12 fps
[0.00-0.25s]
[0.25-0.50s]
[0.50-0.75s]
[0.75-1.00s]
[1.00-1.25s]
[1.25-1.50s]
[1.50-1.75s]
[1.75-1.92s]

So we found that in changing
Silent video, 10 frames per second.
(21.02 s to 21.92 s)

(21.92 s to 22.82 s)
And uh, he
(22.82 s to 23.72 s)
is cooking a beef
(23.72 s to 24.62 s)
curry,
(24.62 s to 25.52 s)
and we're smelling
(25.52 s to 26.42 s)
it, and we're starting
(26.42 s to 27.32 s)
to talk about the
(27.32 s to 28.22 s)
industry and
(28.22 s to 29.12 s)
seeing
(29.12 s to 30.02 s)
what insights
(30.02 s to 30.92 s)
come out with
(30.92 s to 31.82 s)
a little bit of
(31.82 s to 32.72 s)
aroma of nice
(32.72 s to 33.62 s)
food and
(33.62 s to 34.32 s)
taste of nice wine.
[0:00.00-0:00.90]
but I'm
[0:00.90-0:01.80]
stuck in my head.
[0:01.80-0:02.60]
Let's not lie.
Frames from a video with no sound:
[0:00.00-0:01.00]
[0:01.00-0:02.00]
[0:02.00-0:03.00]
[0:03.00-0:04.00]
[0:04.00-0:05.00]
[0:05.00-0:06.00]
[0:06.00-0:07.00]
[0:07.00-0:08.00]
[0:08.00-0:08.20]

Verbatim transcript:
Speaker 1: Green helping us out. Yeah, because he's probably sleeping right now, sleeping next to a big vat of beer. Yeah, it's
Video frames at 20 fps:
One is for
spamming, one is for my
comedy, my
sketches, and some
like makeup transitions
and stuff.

_TASK DIRECTIONS_
Beginning at the line with "[0:04.00-0:05.00]" and ending at the last line of the entries, print every line exactly.

_SOLUTION TO THE PROBLEM_
[0:04.00-0:05.00]
[0:05.00-0:06.00]
[0:06.00-0:07.00]
[0:07.00-0:08.00]
[0:08.00-0:08.20]

Verbatim transcript:
Speaker 1: Green helping us out. Yeah, because he's probably sleeping right now, sleeping next to a big vat of beer. Yeah, it's
Video frames at 20 fps:
One is for
spamming, one is for my
comedy, my
sketches, and some
like makeup transitions
and stuff.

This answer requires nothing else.